Linux-Fsdevel Archive on lore.kernel.org
 help / color / Atom feed
From: Christian Brauner <christian.brauner@ubuntu.com>
To: "Stéphane Graber" <stgraber@ubuntu.com>,
	"Eric W. Biederman" <ebiederm@xmission.com>,
	"Aleksa Sarai" <cyphar@cyphar.com>,
	"Jann Horn" <jannh@google.com>
Cc: smbarber@chromium.org, Seth Forshee <seth.forshee@canonical.com>,
	Alexander Viro <viro@zeniv.linux.org.uk>,
	Alexey Dobriyan <adobriyan@gmail.com>,
	Serge Hallyn <serge@hallyn.com>, James Morris <jmorris@namei.org>,
	Kees Cook <keescook@chromium.org>,
	Jonathan Corbet <corbet@lwn.net>, Phil Estes <estesp@gmail.com>,
	linux-kernel@vger.kernel.org, linux-fsdevel@vger.kernel.org,
	containers@lists.linux-foundation.org,
	linux-security-module@vger.kernel.org, linux-api@vger.kernel.org,
	Christian Brauner <christian.brauner@ubuntu.com>
Subject: [PATCH v2 00/28] user_namespace: introduce fsid mappings
Date: Fri, 14 Feb 2020 19:35:26 +0100
Message-ID: <20200214183554.1133805-1-christian.brauner@ubuntu.com> (raw)

Hey everyone,

This is v2 with various fixes after discussions with Jann.

From pings and off-list questions and discussions at Google Container
Security Summit there seems to be quite a lot of interest in this
patchset with use-cases ranging from layer sharing for app containers
and k8s, as well as data sharing between containers with different id
mappings. I haven't Cced all people because I don't have all the email
adresses at hand but I've at least added Phil now. :)

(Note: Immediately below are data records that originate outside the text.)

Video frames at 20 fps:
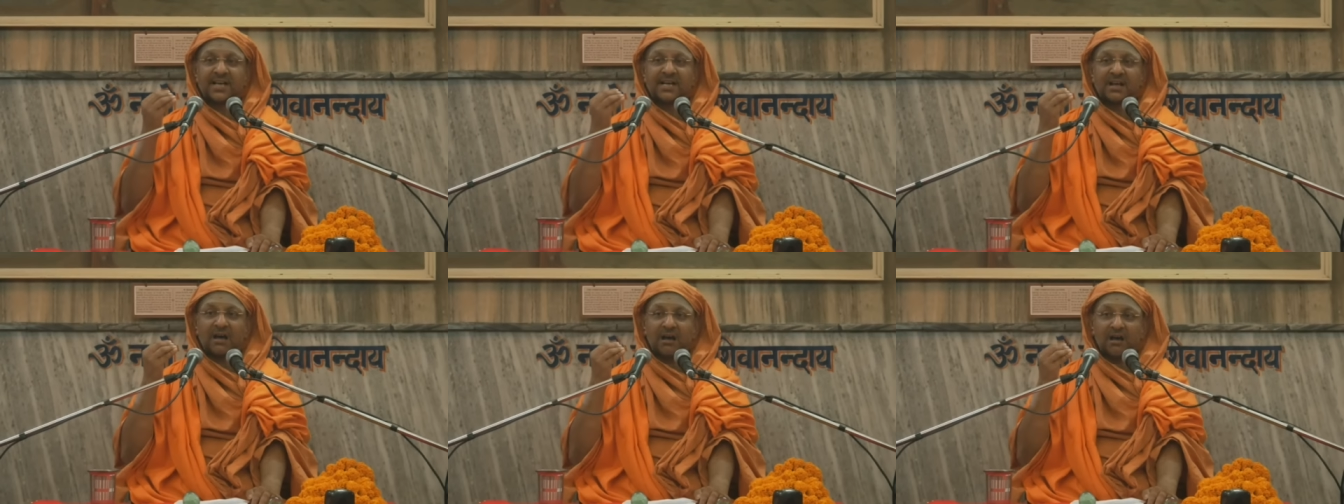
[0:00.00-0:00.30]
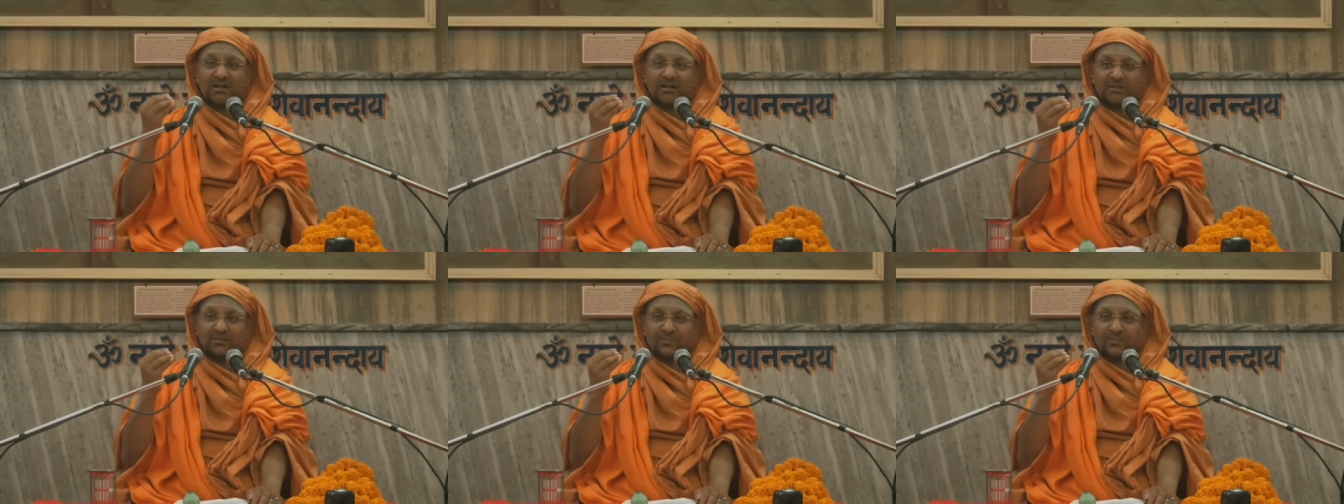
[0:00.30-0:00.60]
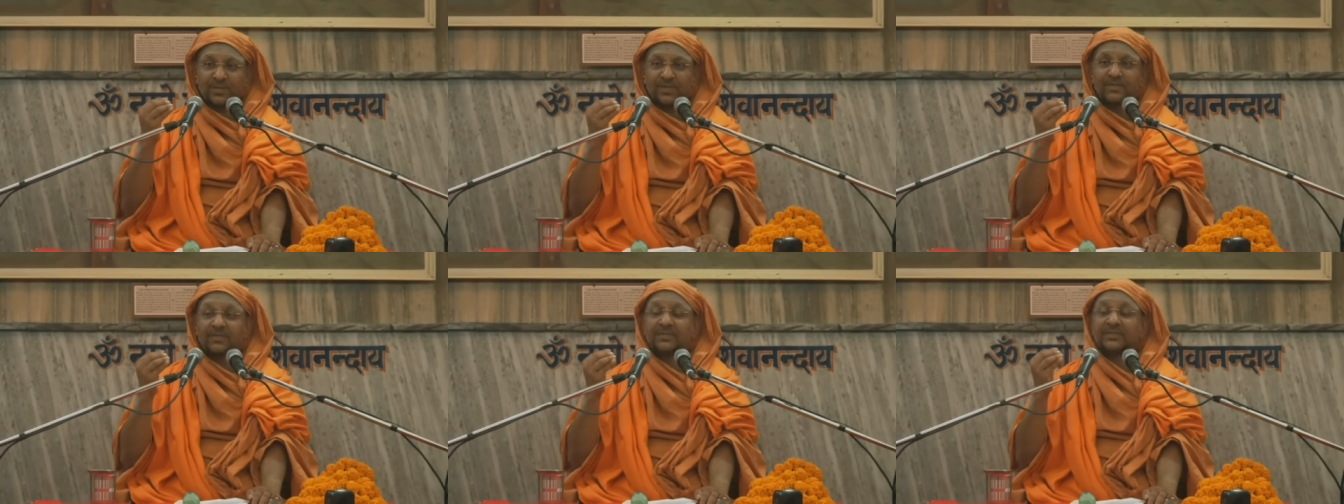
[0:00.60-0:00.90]
that
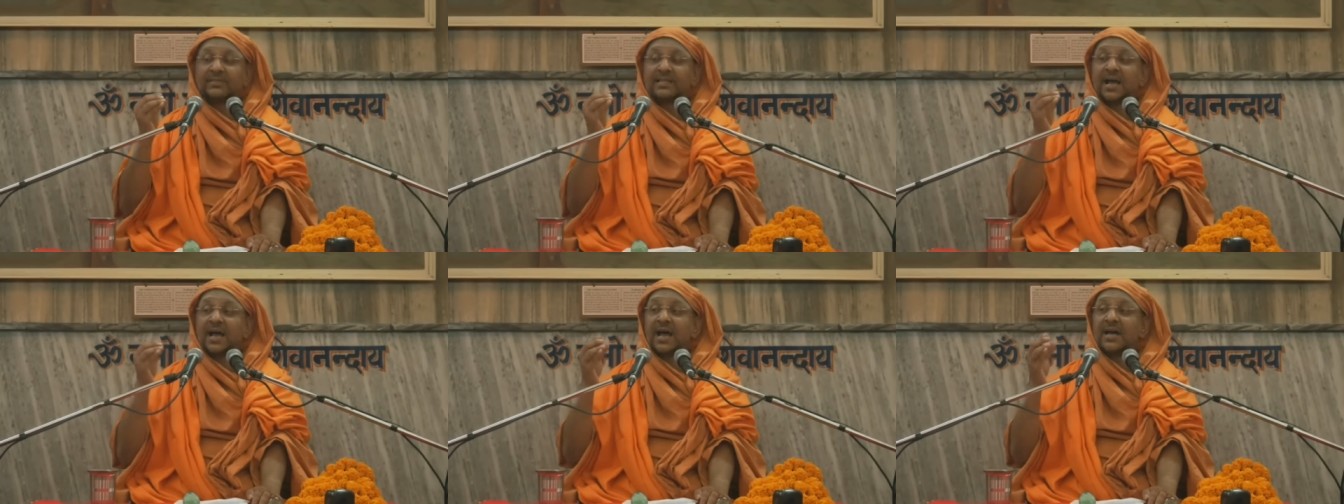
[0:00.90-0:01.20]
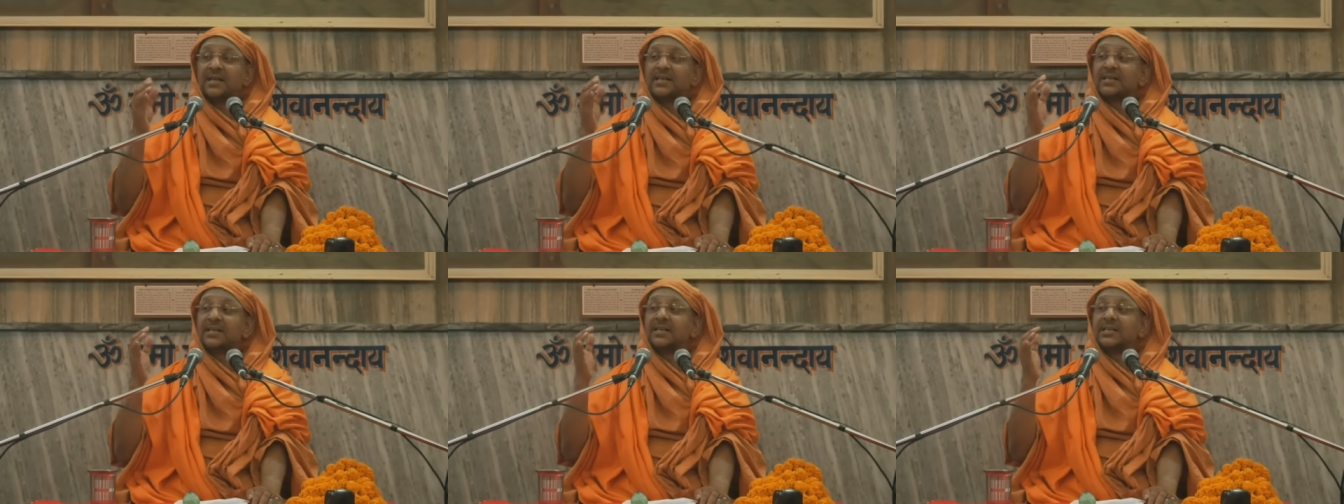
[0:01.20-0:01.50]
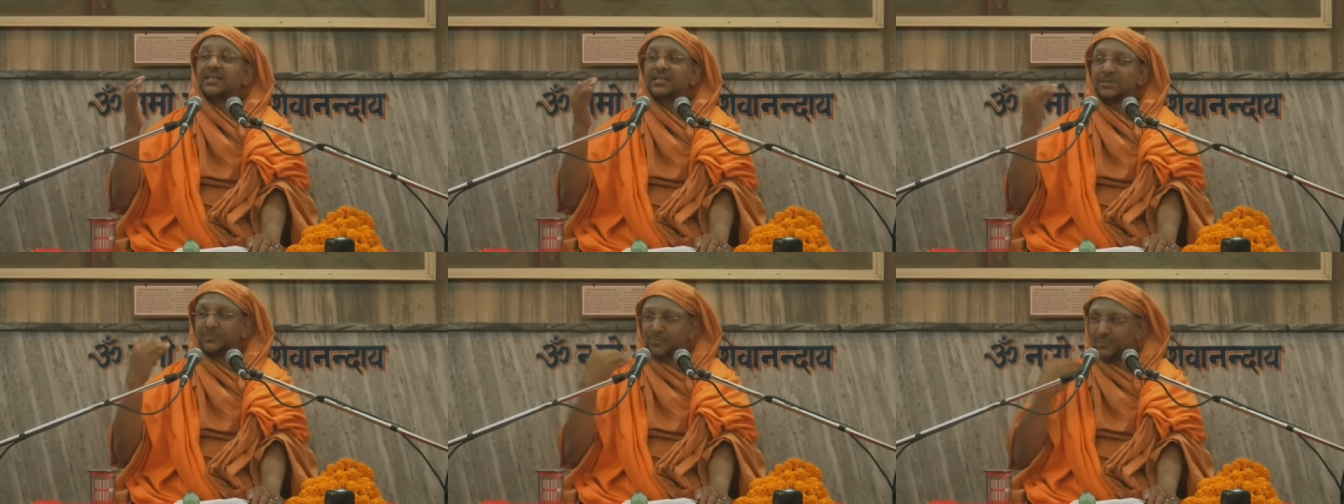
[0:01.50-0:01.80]
Atman, that
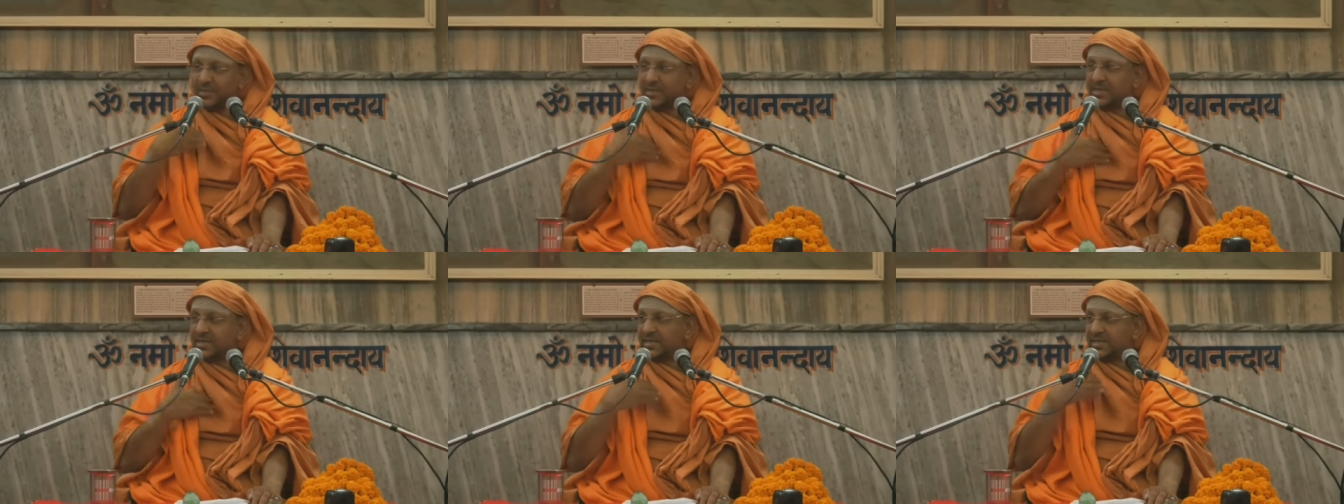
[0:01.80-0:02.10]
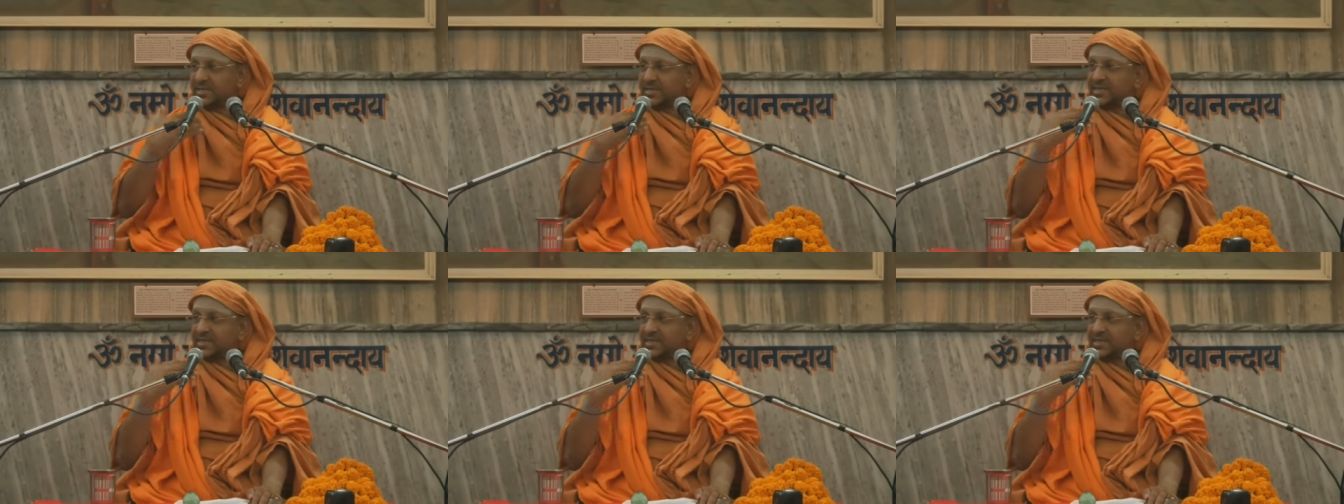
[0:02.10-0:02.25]
is me.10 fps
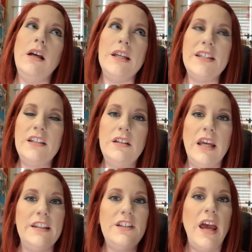it's
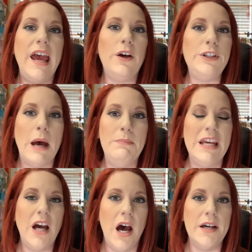it's held up
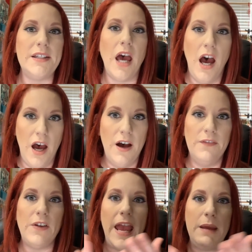because
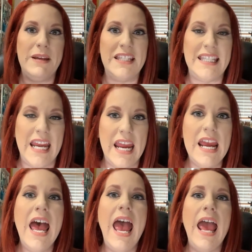of A B C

This is the implementation of shiftfs which was cooked up during lunch at
Linux Plumbers 2019 the day after the container's microconference. The
idea is a design-stew from Stéphane, Aleksa, Eric, and myself. Back then
we all were quite busy with other work and couldn't really sit down and
implement it. But I took a few days last week to do this work, including
demos and performance testing.
This implementation does not require us to touch the vfs substantially
at all. Instead, we implement shiftfs via fsid mappings.
With this patch, it took me 20 mins to port both LXD and LXC to support
shiftfs via fsid mappings.

For anyone wanting to play with this the branch can be pulled from:
https://github.com/brauner/linux/tree/fsid_mappings
https://gitlab.com/brauner/linux/-/tree/fsid_mappings
https://git.kernel.org/pub/scm/linux/kernel/git/brauner/linux.git/log/?h=fsid_mappings

The main use case for shiftfs for us is in allowing shared writable
storage to multiple containers using non-overlapping id mappings.
In such a scenario you want the fsids to be valid and identical in both
containers for the shared mount. A demo for this exists in [3].
If you don't want to read on, go straight to the other demos below in
[1] and [2].

People not as familiar with user namespaces might not be aware that fsid
mappings already exist. Right now, fsid mappings are always identical to
id mappings. Specifically, the kernel will lookup fsuids in the uid
mappings and fsgids in the gid mappings of the relevant user namespace.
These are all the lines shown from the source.